Robin James gets to the heart of this problem by making a distinction between “self-care as surplus-value producing work” or “resilience,” and “guerrilla self-care” (I recommend you read her post on this). The former, argues James, “is not about personal healing: resilient self-care is just another, upgraded way of instrumentalizing the same people” in the service of the same structures that caused them stress in the first place. It’s not “about cultivating what you need, it’s about adapting to dominant notions of success.” Guerrilla self-care, like the “subversive self-care” discussed here by Shanesha Brooks-Tatum, is a means of pushing back against destructive systemic problems as well as alleviating their effects on us.
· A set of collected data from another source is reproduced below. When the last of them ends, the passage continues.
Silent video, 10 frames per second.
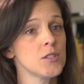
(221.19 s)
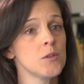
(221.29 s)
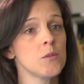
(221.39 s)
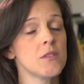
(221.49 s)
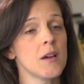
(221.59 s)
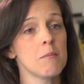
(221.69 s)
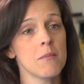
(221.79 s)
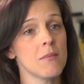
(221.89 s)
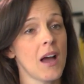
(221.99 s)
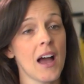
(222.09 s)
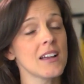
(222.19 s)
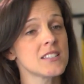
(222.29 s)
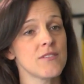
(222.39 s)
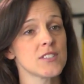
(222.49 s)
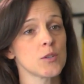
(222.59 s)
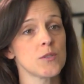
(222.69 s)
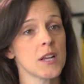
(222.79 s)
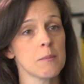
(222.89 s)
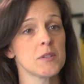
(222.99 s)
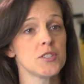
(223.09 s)
do that I as a physical
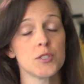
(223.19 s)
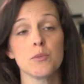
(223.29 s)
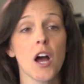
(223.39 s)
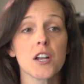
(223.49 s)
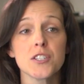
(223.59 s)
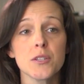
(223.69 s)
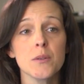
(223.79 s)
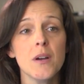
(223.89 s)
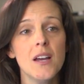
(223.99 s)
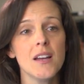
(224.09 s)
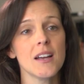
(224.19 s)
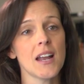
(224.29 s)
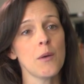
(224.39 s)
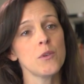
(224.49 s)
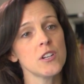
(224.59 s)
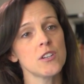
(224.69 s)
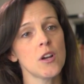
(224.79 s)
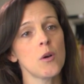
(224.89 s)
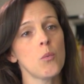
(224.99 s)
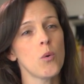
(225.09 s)
therapist do not do. And I want to
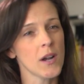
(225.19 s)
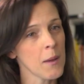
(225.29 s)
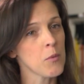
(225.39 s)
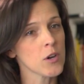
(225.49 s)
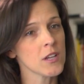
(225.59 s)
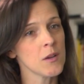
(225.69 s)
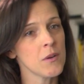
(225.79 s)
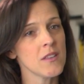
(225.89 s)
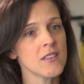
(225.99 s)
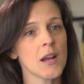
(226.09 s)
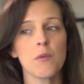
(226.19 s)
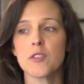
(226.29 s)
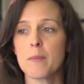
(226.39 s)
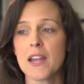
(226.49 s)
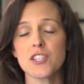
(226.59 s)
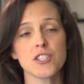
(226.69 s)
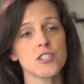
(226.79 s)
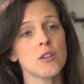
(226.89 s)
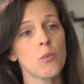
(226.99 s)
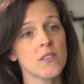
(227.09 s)
know what I'm working with, and I want the patient
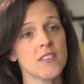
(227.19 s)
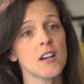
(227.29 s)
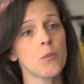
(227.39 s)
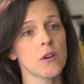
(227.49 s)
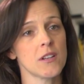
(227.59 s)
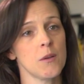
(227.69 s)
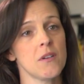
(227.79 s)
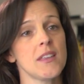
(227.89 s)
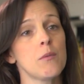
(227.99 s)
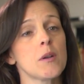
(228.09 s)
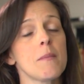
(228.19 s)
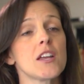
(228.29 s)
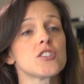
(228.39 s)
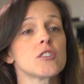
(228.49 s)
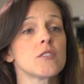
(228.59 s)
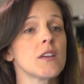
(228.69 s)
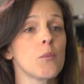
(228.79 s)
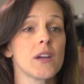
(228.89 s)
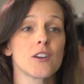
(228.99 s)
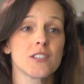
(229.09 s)
to know what they're working with. I want to make sure
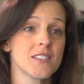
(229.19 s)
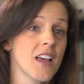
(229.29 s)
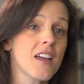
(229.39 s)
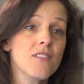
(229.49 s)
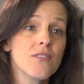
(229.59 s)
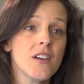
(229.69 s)
that we are safe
This is why it’s important that we acknowledge care as work, which is a fundamental element of relationships and organizations, yet exists outside the “value” that matters in a market. The issue with care work, for the self and others, is not that it needs to be done at all but more that some people are expected to do it or compelled to do it—while others can take it for granted that the work will be done for them (by the institution or by other people in their lives). This is also why each of us needs to think through our unique position in relation to these institutions, their histories and their current priorities. Each of us will be able to do different things to contribute in this context. For example, learning to “say no” to extra uncompensated work is a lauded practice, but not everyone is in a position to do this without negative consequences. Those who can, need to make sure the work they say “no” to is not simply downloaded onto others who can’t refuse.
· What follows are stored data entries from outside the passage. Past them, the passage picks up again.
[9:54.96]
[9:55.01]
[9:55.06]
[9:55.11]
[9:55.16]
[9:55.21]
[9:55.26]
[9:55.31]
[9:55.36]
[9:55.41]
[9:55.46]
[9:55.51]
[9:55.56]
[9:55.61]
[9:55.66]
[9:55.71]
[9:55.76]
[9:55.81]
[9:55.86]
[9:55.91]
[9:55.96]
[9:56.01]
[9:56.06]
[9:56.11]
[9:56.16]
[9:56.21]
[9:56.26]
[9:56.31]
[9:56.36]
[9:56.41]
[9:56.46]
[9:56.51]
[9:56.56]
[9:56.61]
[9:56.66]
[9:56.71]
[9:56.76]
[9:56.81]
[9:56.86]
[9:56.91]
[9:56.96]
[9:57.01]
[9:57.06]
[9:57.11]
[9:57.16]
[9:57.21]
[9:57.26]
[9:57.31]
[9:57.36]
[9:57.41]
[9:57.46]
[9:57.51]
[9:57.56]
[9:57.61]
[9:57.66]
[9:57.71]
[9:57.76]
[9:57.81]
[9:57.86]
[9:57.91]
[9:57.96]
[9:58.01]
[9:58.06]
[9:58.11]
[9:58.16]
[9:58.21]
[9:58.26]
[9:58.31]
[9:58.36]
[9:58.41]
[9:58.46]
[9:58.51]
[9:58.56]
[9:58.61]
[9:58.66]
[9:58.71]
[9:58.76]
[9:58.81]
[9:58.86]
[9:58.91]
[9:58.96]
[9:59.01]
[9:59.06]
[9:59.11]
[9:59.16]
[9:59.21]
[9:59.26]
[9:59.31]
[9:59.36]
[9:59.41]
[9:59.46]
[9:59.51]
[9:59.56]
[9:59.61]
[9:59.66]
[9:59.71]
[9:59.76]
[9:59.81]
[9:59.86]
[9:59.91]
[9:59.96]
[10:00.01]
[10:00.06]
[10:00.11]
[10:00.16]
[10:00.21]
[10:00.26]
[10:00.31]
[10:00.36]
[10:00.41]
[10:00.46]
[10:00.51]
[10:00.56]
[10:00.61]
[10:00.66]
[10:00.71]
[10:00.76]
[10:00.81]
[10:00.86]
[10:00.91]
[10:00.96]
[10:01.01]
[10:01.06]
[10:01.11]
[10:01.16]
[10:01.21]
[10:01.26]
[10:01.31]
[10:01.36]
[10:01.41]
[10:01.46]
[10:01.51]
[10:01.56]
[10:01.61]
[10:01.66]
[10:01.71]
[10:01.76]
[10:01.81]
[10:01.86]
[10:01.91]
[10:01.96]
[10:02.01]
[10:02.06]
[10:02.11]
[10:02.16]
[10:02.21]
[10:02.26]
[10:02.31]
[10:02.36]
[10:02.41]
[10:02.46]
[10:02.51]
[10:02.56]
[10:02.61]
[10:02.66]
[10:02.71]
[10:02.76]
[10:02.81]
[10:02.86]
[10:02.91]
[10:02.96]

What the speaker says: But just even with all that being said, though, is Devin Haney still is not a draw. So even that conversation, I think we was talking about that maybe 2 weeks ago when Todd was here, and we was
In this context it is radical to resist working on ourselves for the sole purpose of producing value for a “greedy institution,” in a competitive market for stable paid employment. Can care work become radical, resistant, in a system that attributes no value to it yet cannot function without it? Instead of (ironically) individualizing our problems and expecting people to deal with them through technologies of self-management, we need to acknowledge — and keep re-acknowledging — structural problems including those that create stressful, unhealthy workplaces. We also need to de-individualize our means of response so that the burden does not fall, as it has done and still does, on those already most affected by systemic injustices; otherwise we’re merely re-inscribing the things we claim to critique, both to our own detriment and to other people’s.